By Sunday night aid agencies in the Dominican Republic began evacuating residents from high-risk areas in the country’s east. President Luis Abinader postponed a trip to New York to participate in the United Nations general assembly.
Puerto Rico is a tropical archipelago and US territory located a thousand miles or so south-east of Miami. The main island is mostly mountains surrounded by narrow coastal plains where the majority of the 3 million habitants reside in towns and cities. It is one of the most vulnerable places on the planet to extreme weather caused by the climate crisis.
It was devastated by Hurricane Maria in 2017, when the delays in federal government help contributed to the high death toll and slow recovery.
The US president, Joe Biden, has already declared a federal disaster for Puerto Rico, mobilizing the delivery of aid to the island.

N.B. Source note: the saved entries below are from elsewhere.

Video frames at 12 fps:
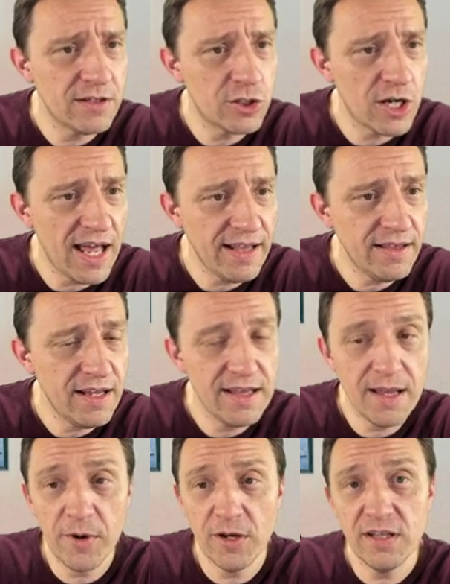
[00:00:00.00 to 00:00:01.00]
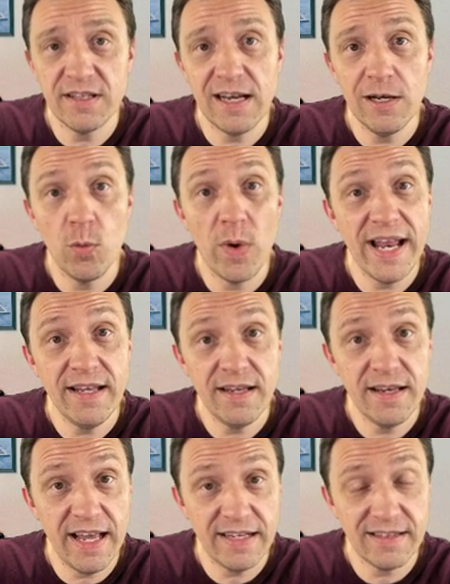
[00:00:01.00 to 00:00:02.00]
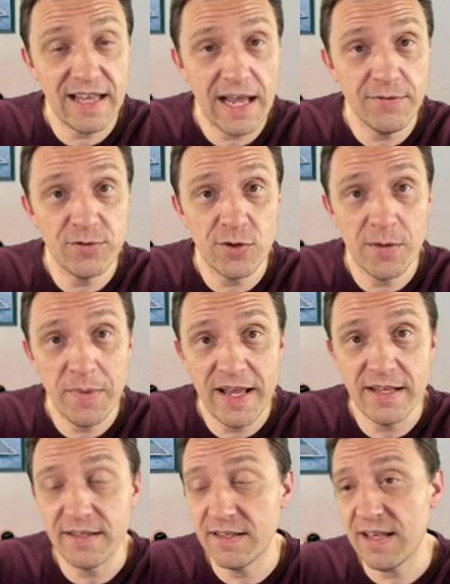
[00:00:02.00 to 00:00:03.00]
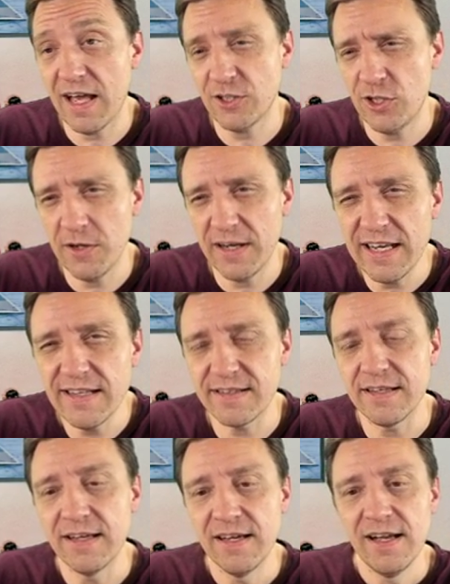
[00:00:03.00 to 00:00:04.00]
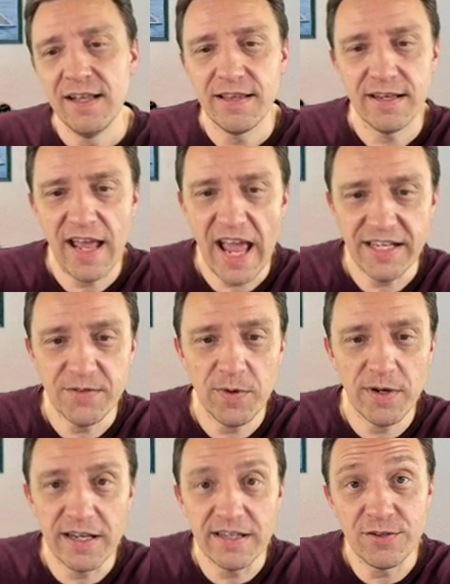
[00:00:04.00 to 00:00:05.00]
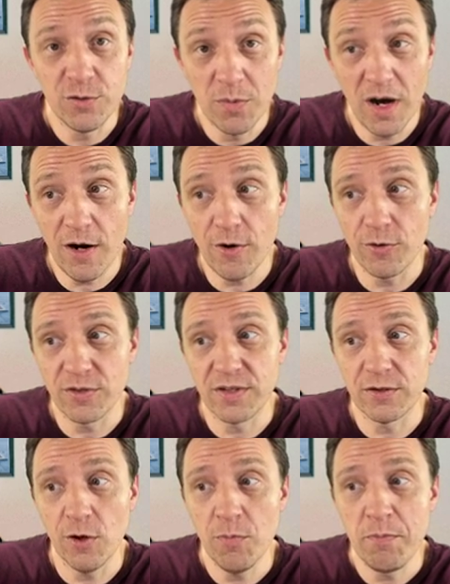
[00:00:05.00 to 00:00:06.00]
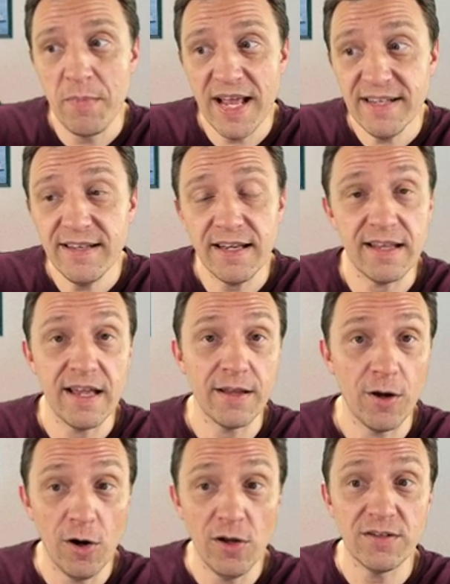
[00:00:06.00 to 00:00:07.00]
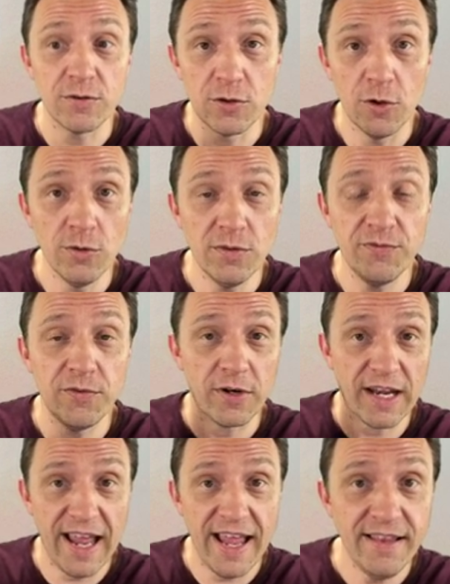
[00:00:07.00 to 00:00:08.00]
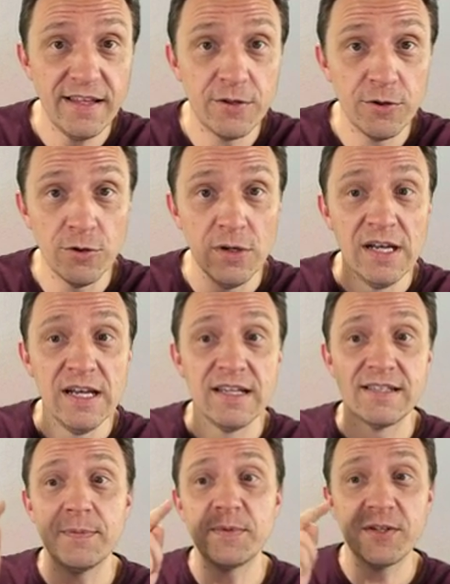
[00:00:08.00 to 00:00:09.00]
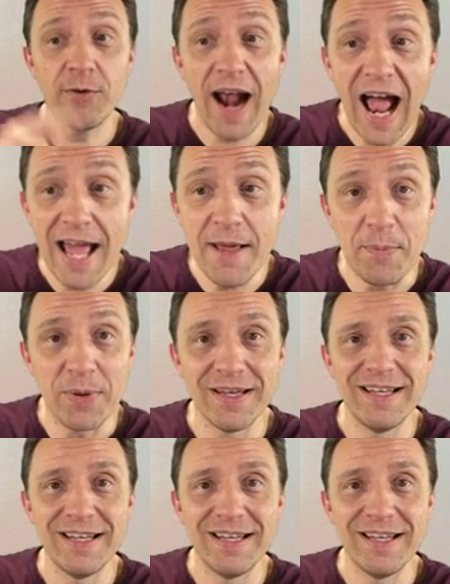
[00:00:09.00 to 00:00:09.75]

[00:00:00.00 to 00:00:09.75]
chat, and I'm gonna tell you when the next live stream is. It's actually easy. The next one is tomorrow, so don't miss it. And also don't forget to subscribe.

Parts of Puerto Rico could see up to 25 inches of rain on Monday, which the NHC warned “pose an extreme life-threatening flooding risk”. Storm surges could cause flooding of 1-3 ft above normally dry ground along the eastern and southern coast of the main island and the smaller ones of Vieques and Culebra, according to the NHC, which is part of the national weather service.
Fiona is likely to further damage Puerto Rico’s fragile centralised electricity grid, which Hurricane Maria exposed and exacerbated, and continues to fail residents with frequent power outages and extortionate bills.
It headed to US territory after battering several eastern Caribbean islands, with one death reported in the French territory of Guadeloupe late last week. On Sunday, the French president, Emmanuel Macron, said France would recognise a state of natural disaster for the island.
Meanwhile, almost 5,000 miles away in Alaska, residents were waking up to a trail of destruction caused by a historic storm that impacted almost 1,000 miles of Alaska’s coastline over the course of Friday and Saturday.
The governor, Mike Dunleavy, issued a disaster declaration on Saturday after the powerful storm, the remnant of Typhoon Merbok, forced hundreds of people to evacuate their homes as seawater surged as high as 50ft in some areas, with heavy rainfall and wind gusts up to 90mph. No loss of life has been reported.
On Sunday, Dunleavy said the state needed to move quickly to assess and repair damage to infrastructure like roads and bridges, as freezing Arctic temperatures are likely to hamper efforts within a few weeks.